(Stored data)
# # # #
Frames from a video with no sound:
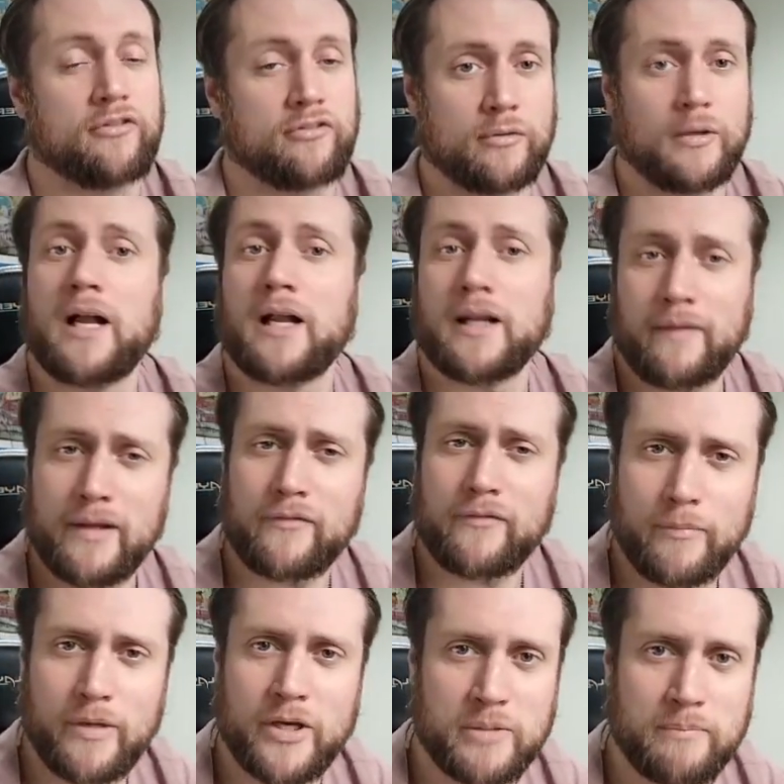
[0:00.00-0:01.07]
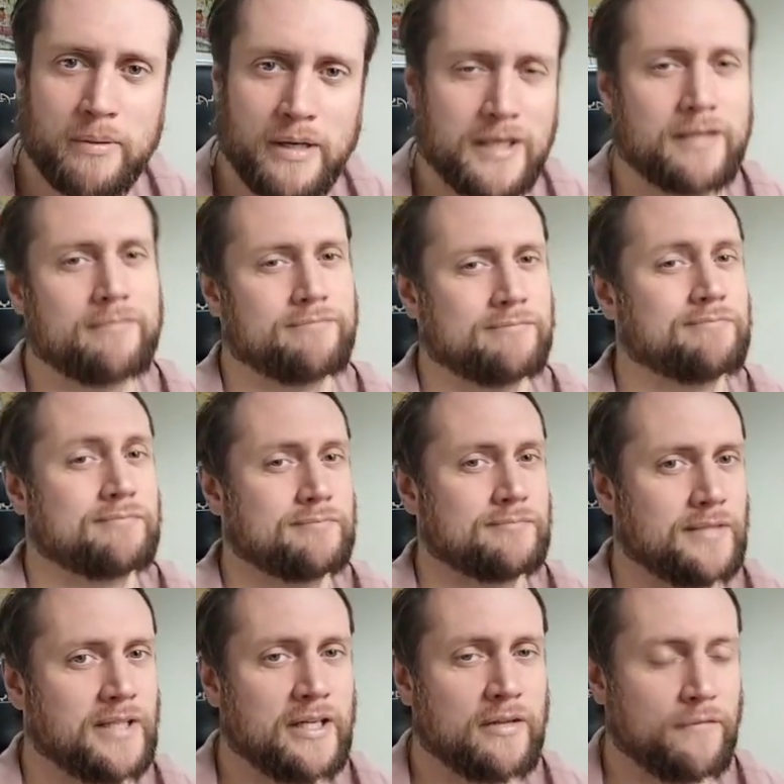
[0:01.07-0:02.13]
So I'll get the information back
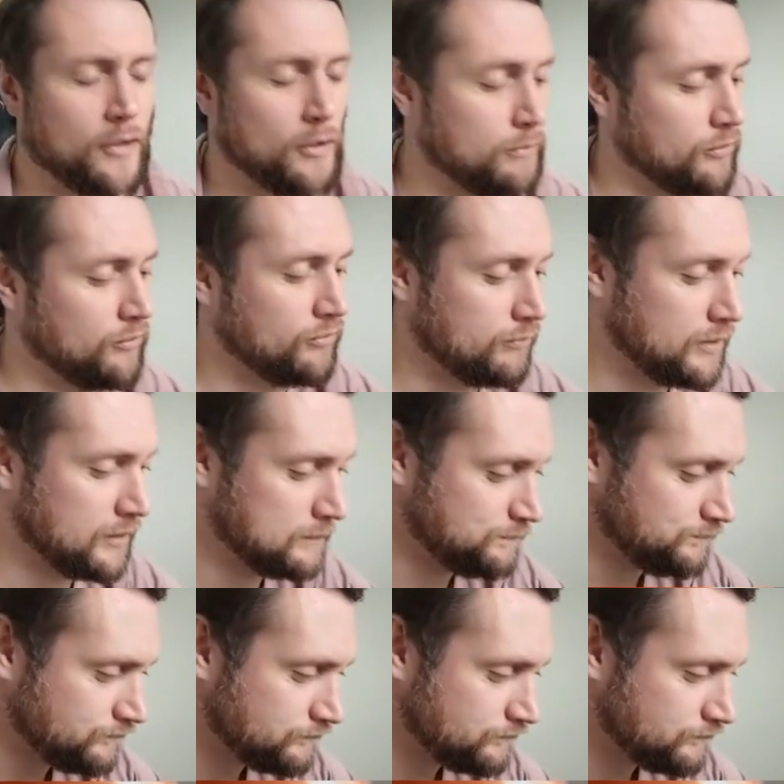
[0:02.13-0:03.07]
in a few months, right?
# # # #
* Problem:
Set down the data above verbatim, omitting every image.

* Problem solution:
Frames from a video with no sound:
[0:00.00-0:01.07]
[0:01.07-0:02.13]
So I'll get the information back
[0:02.13-0:03.07]
in a few months, right?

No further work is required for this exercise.